Demek ki dünyamızın mamur olması sadece maddi zenginlik ile sağlanamıyor. Maneviyatımızı da hesaplamak zorundayız. Bu ise yerli bir parti, milli ve manevi değerlere sahip bir partiyi seçme zarureti demektir.
Bu açıdan bakıldığında CHP ve HDP solcu, sosyalist partilerdir. Bu ülkenin dinine ve değerlerine yabancıdır. Batılıdır. Bu ülkeye zaten dayatma ile girmişlerdir. Öyleyse şuurlu bir seçmen, listeden bu iki partiyi daha baştan siler atar.
Neden mi?
Batı medeniyeti ve onun ülkemizdeki uzantısı olan Batıcılık, doğrudan dinimize ve yaşam tarzımıza düşmanlık yaparak manevî hayatımıza kast etmiştir. Bugün bütün şikâyetlerimizin, sosyal, siyasî, iktisadî buhranlarımızın kaynağında, İslâm’ı inkâr vardır. Yaşanan sosyal depremin altında açıkçası İslamsızdık yatıyor. Batıcılığı yürekten destekleyen partilerden bu ülkeye fayda gelmez. CHP ise bu ülkeyi zorla Batılılara yamayan, mahkûm eden partidir ve bununla övünmektedir. Buna nasıl oy verilir?
Azıcık düşünelim, biz müstakil bir millet ve medeniyetiz. Neden Batılıların yaşam biçimini taklit etmek zorundayız? Batı bunu yapar mı? Batılılar bir Müslüman gibi yaşar mı? Değilse biz niye bir Hristiyan gibi yaşayacağız?
Mesela birisi çıkıp ta Almanlara, “kurtuluşlarının ancak Alman kültür, medeniyet ve irfanını bırakmakla kabil olacağını” söylemiş olsa, acaba nasıl bir karşılık görür? Böyle bir iddiada bulunan "Alman" hele de bir "Alman ıslahatçısı" sayılır mı? Böyle söyleyen bir parti Almanlardan oy alabilir mi?
Asla!
Peki, bizden nasıl alsın? Bizim aklımız, iz ’anımız yok mudur?
Bir Alman, bir Fransız, bir İngiliz, bir Yunanlı için asla olmayacak olan bizim için niye olsun?

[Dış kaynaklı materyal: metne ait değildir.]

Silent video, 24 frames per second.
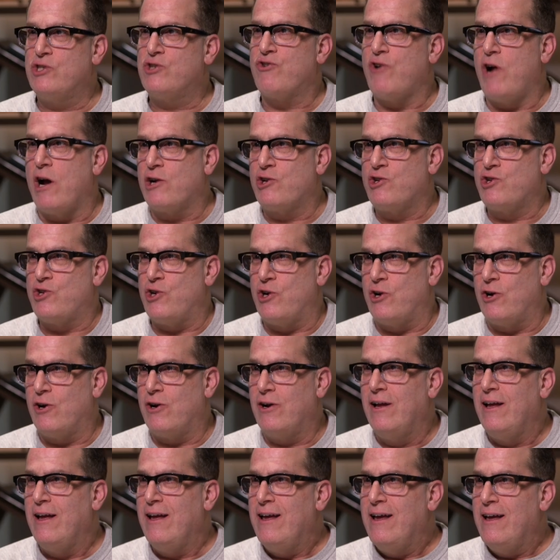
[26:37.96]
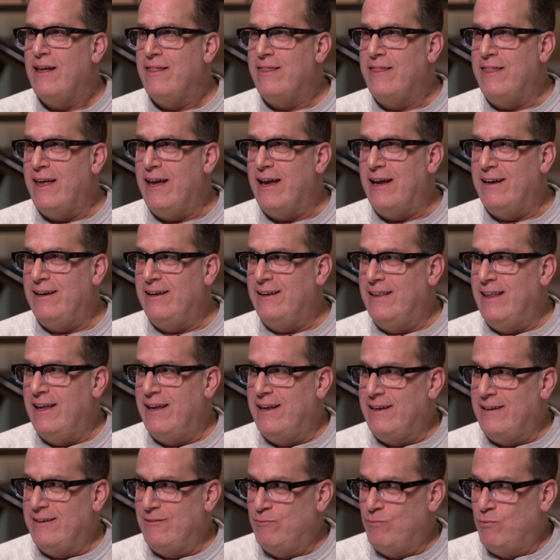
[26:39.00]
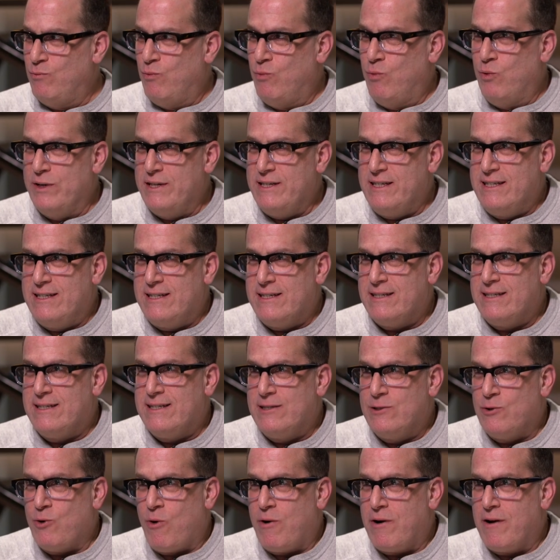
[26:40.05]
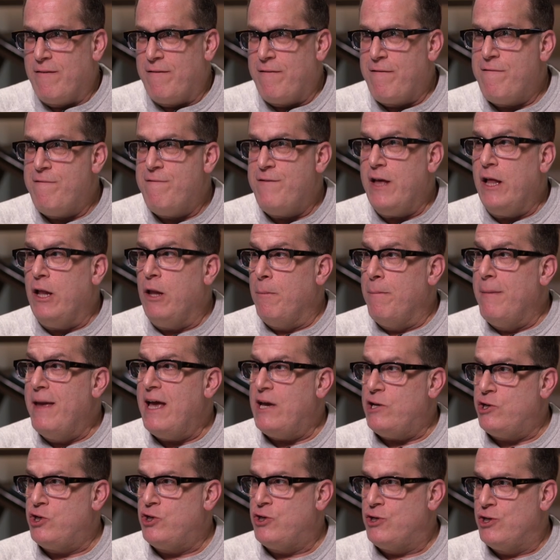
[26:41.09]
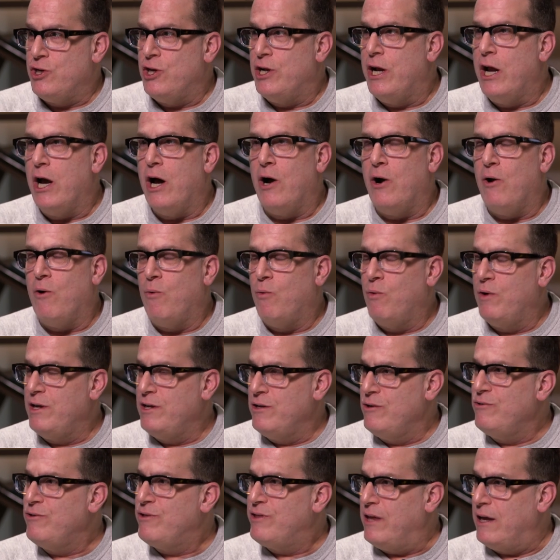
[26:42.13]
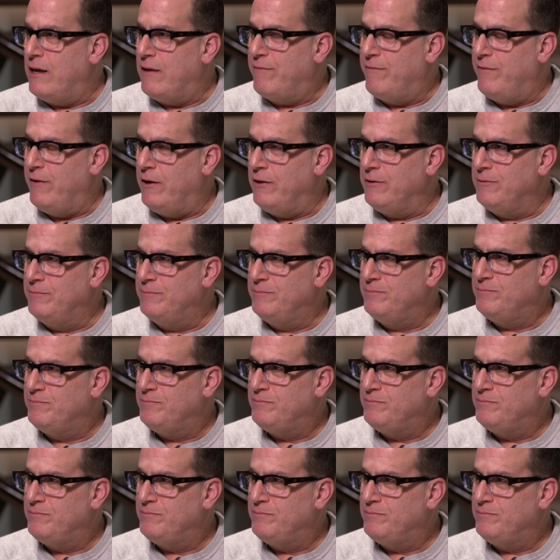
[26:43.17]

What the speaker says: structure that was sort of film-ish, you know. What do you think, Phil?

Nerde bizim aklımız, fikrimiz, irfanımız, tecrübemiz?
Ama maalesef bizde geçmişte bir dayatma ile bunlar oldu.
Kimin eliyle?
CHP’nin eliyle. Öyleyse bu dayatmaya ve zulme hayır demeliyiz. Çektiğimiz hep onların yüzünden.
Ya HDP?
Daha dün Diyarbakır’da Peygamberimize hakaret içeren karikatürler afiş olmuş asılmış yani Hollanda gâvurlarının yaptığını yapmış HDP’li belediyeler. Oluklardan kan akıtan musluk resimleri unutulmadı. Müslüman Kürtlerin çocuklarını Marksist, Leninist ederek kâfirleştirip dağa kaldıran, haksız yere katil yapan PKK ile işbirliği içinde. Bu partiye bu ülkenin insanı oy verebilir mi? Ölümle ciddi tehdit haricinde asla…
Anayasa gereği bütün partiler laik, demokrat ve Atatürk milliyetçisi olmak zorunda. O zaman partiler ikiye ayrılıyorlar. Bir kısmı bu ilkelere gerçekten sahip çıkıyor. Onların CHP ile farkları yoktur.
Bir kısmı da Anayasal zorunluluk sebebiyle öyle görünüyor. Aslında Batılılaşmaya karşıdır. Çareyi kendi yerli düşünce ve medeniyetinde arıyor. Bize bu düşünce ve değerlere yürekten inanmış, çalışkan, dürüst, fedakâr insanlar lazım.
Eğer ölçüleri böyle ortaya koyarsak, “Kimi veya neyi seçiyoruz?” sorusunun cevabı çok kolaylaşacaktır. Allah dinimiz ve ümmetimiz için hayırlı olanı ihsan eylesin.